AWS Elemental MediaConvert

As detailed in ADR 0008, use of ElasticTranscoder (ET) is being replaced with MediaConvert (MC).

The overall functionality of the system should remain unchanged - all API interactions will remain constant.

Engine uses MediaConvert for transcoding

Rather than queue jobs with ET, use MC. This is the driving force behind all changes here.

The overall interactions should remain the same, ie

Engine transfers file from Origin to the S3 bucket MC will use for input. This happens either by downloading and uploading, or by direct bucket -> bucket transfer.
Engine makes an API request to initiate the transcode process.
Engine polls a queue for 'completed' notifications, at which point it saves transcode information in AssetApplicationMetadata table, marks the Asset as completed and moves the Asset to the relevant storage location, ready to be streamed.

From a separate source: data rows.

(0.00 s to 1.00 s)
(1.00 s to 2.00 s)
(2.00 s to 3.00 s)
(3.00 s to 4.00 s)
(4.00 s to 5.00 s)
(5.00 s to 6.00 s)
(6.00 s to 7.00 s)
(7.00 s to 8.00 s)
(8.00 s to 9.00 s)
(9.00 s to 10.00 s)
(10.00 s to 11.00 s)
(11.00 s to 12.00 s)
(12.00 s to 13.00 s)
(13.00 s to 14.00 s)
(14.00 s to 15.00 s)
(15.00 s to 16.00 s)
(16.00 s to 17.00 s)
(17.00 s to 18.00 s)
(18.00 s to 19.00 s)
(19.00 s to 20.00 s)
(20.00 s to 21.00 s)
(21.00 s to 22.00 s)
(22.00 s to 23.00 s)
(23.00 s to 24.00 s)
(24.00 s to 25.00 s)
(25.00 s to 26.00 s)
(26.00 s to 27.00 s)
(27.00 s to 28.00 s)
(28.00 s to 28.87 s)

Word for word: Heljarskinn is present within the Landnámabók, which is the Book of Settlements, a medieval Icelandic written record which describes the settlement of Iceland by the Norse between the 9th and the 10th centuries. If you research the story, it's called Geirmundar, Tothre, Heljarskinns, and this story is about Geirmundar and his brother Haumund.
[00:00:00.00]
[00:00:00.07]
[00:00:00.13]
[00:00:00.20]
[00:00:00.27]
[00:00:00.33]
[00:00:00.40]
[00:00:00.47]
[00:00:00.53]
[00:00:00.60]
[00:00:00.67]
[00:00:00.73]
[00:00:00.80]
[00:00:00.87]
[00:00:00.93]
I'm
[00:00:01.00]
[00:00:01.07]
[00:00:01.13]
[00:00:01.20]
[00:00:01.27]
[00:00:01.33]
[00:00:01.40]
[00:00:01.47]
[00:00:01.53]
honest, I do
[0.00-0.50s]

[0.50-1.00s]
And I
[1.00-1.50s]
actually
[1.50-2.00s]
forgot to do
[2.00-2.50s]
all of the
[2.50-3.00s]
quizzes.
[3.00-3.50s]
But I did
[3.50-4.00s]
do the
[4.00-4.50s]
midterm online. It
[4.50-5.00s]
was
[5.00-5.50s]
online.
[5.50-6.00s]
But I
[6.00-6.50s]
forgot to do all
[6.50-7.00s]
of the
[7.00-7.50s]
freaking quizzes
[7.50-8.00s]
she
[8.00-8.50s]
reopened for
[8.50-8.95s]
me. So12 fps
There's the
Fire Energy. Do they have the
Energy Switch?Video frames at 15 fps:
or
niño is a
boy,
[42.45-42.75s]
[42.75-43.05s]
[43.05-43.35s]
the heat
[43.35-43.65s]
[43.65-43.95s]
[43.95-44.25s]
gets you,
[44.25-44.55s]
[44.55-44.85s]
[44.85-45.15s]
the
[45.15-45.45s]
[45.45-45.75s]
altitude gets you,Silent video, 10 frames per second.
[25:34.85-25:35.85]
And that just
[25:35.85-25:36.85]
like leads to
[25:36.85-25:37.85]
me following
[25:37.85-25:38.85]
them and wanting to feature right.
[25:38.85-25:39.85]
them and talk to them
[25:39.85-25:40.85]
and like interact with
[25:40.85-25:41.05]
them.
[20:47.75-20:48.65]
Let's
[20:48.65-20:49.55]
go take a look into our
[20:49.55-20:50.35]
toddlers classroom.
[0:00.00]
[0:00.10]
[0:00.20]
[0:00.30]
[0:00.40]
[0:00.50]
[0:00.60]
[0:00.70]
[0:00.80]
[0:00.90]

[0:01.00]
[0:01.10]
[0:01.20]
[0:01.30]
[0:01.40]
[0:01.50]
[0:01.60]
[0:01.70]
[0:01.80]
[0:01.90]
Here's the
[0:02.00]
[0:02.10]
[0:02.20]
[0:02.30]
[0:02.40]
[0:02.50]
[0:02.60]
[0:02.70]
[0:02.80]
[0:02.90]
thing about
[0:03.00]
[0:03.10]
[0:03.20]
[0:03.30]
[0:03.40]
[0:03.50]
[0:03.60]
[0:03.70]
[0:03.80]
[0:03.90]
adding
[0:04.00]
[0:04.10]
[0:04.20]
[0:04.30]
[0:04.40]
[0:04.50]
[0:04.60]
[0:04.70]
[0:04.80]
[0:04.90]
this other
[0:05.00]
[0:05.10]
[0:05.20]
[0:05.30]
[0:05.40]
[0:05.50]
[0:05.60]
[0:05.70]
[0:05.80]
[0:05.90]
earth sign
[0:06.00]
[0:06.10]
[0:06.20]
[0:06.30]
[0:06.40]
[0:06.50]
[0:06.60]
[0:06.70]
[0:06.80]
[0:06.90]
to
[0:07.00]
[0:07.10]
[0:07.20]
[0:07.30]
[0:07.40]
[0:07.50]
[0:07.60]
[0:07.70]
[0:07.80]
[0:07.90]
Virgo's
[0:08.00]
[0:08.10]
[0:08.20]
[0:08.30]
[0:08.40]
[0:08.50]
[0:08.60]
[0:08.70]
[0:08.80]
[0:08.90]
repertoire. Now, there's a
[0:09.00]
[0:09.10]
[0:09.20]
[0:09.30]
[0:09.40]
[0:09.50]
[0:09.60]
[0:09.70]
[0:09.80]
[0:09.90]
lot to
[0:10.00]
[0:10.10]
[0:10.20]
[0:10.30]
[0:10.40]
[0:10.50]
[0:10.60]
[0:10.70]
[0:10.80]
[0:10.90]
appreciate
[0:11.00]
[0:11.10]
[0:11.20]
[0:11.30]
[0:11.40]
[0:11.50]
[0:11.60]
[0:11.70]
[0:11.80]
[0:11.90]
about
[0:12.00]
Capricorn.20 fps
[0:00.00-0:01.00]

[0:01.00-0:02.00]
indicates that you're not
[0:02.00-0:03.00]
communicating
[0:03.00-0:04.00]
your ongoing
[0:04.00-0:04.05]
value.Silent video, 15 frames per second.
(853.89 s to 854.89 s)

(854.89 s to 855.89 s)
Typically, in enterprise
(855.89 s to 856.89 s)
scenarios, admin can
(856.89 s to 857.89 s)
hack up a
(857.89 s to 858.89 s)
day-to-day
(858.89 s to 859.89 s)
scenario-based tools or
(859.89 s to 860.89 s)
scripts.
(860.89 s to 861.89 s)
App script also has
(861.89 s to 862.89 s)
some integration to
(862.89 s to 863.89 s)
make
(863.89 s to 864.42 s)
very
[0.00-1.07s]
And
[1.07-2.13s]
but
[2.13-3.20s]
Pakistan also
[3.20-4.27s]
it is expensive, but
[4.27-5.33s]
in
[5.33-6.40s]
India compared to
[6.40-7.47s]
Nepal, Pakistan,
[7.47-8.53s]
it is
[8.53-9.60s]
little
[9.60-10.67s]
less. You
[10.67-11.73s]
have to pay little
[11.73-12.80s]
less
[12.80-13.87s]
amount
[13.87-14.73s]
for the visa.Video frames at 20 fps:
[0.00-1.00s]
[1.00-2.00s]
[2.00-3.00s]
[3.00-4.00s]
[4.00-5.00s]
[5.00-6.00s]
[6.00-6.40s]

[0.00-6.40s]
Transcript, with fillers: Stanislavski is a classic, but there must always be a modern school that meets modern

Some points relevant to each of the above steps:

We append application specific metadata to the ET API request, this is used to link initiation and completion events. MC API has similar arbitrary metadata concept.
When initiating a transcode operation we write the ET Id to S3 for powering the /customers/{customerId}/spaces/{spaceId}/images/{imageId}/metadata API endpoint. We will need to persist this behaviour with MC.

Internal Models

Within the DLCS.AWS.ElasticTranscoder.Models namespace we have a number of models, e.g. TranscoderJob, TranscoderInput, TranscoderOutput etc. These are heavily based on ET models but are an internal representation, added as a layer of indirection should the underlying service change. We may need to alter them to accommodate the MC models but where possible we should endeavour to use them as it will reduce downstream changes.

These models should also be moved to an alternative namespace, e.g. DLCS.AWS.Transcoding.Models, as they're not specifically related to the ET service.

`/metadata` endpoint

As mentioned above - the /customers/{customerId}/spaces/{spaceId}/images/{imageId}/metadata endpoint will need to be supported.

To fully realise the request we read the jobId saved on ingest from S3 and make ET read-job request, the equivalent MC call is get-job. The ultimate return object is the above TranscoderJob, which shouldn't be tied to any particular transcoding service.

All /metadata requests for jobs ingested via ET will cease to work after the service is removed. We should detect that the job was for ET rather than MC and return a 404 with appropriate message. Initially I thought a 410 | Gone status would be more appropriate but decided to use a 404 due to this note on linked page:

If server owners don't know whether this condition is temporary or permanent, a 404 status code should be used instead.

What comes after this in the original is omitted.